* Work request:
Leaving all pictures out, output exactly and only the line containing "(115.41 s to 116.41 s)" and the lines that follow it to the end of the material below.

* Supplied records:
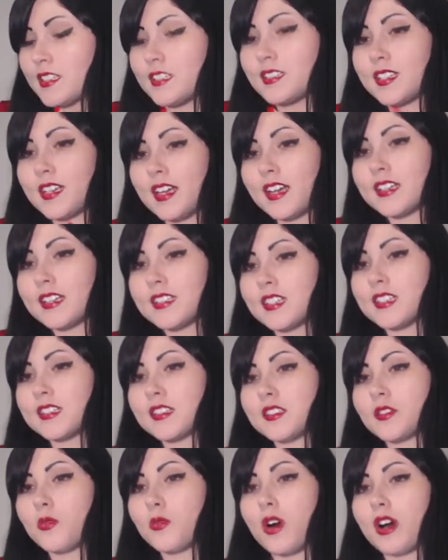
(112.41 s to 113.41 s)
kind of
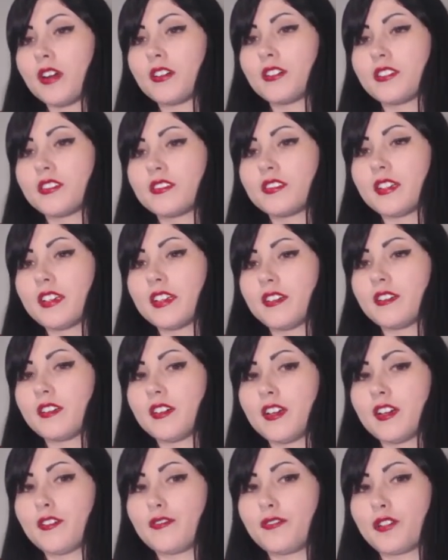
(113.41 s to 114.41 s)
test the waters
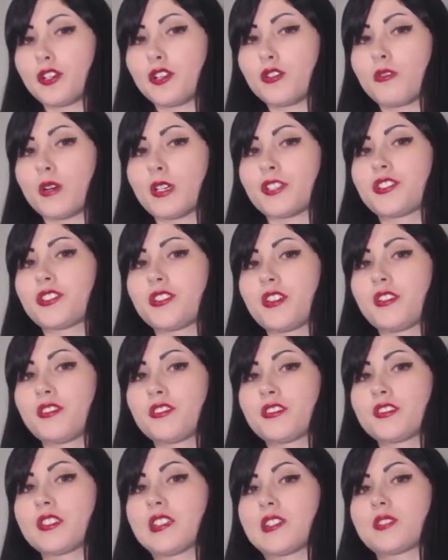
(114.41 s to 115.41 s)
if they're questioning
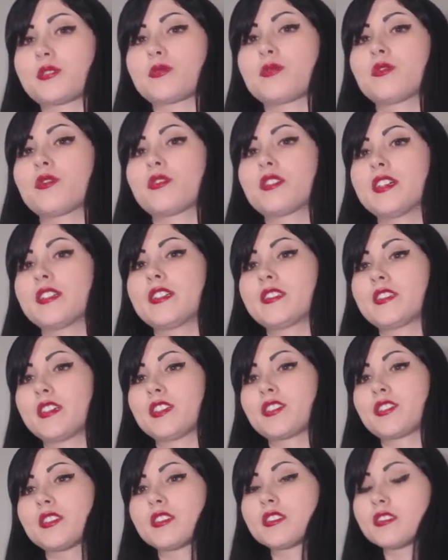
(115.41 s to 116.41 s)
their sexual
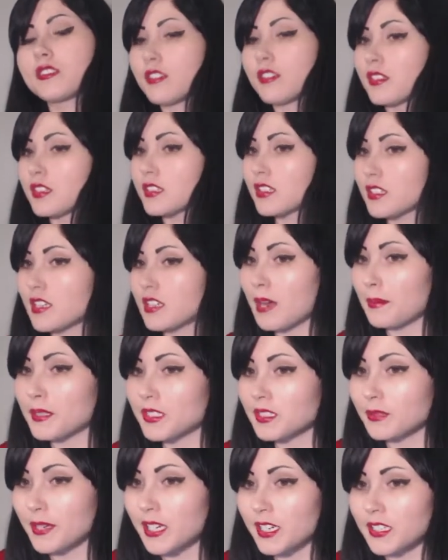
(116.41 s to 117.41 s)
orientation. So this has
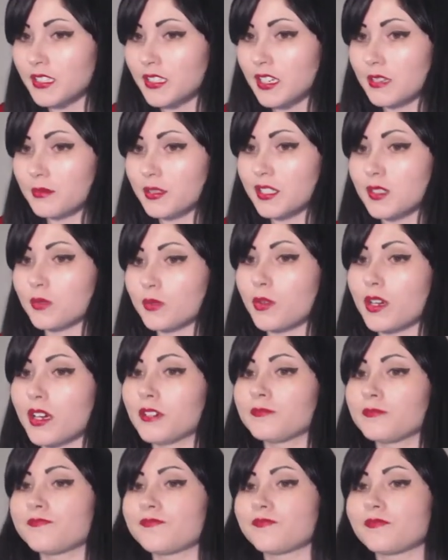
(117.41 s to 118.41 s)
happened many times as
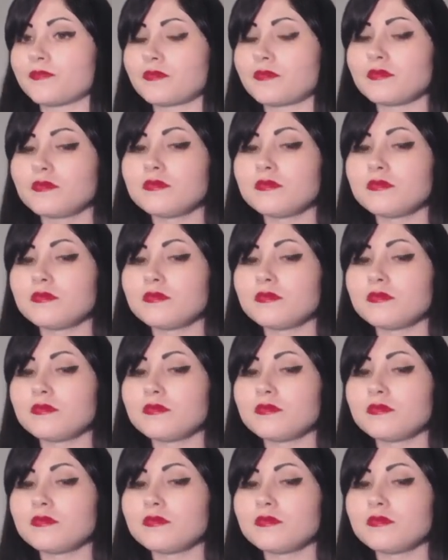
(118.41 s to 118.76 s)
well.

* Output for this task:
(115.41 s to 116.41 s)
their sexual
(116.41 s to 117.41 s)
orientation. So this has
(117.41 s to 118.41 s)
happened many times as
(118.41 s to 118.76 s)
well.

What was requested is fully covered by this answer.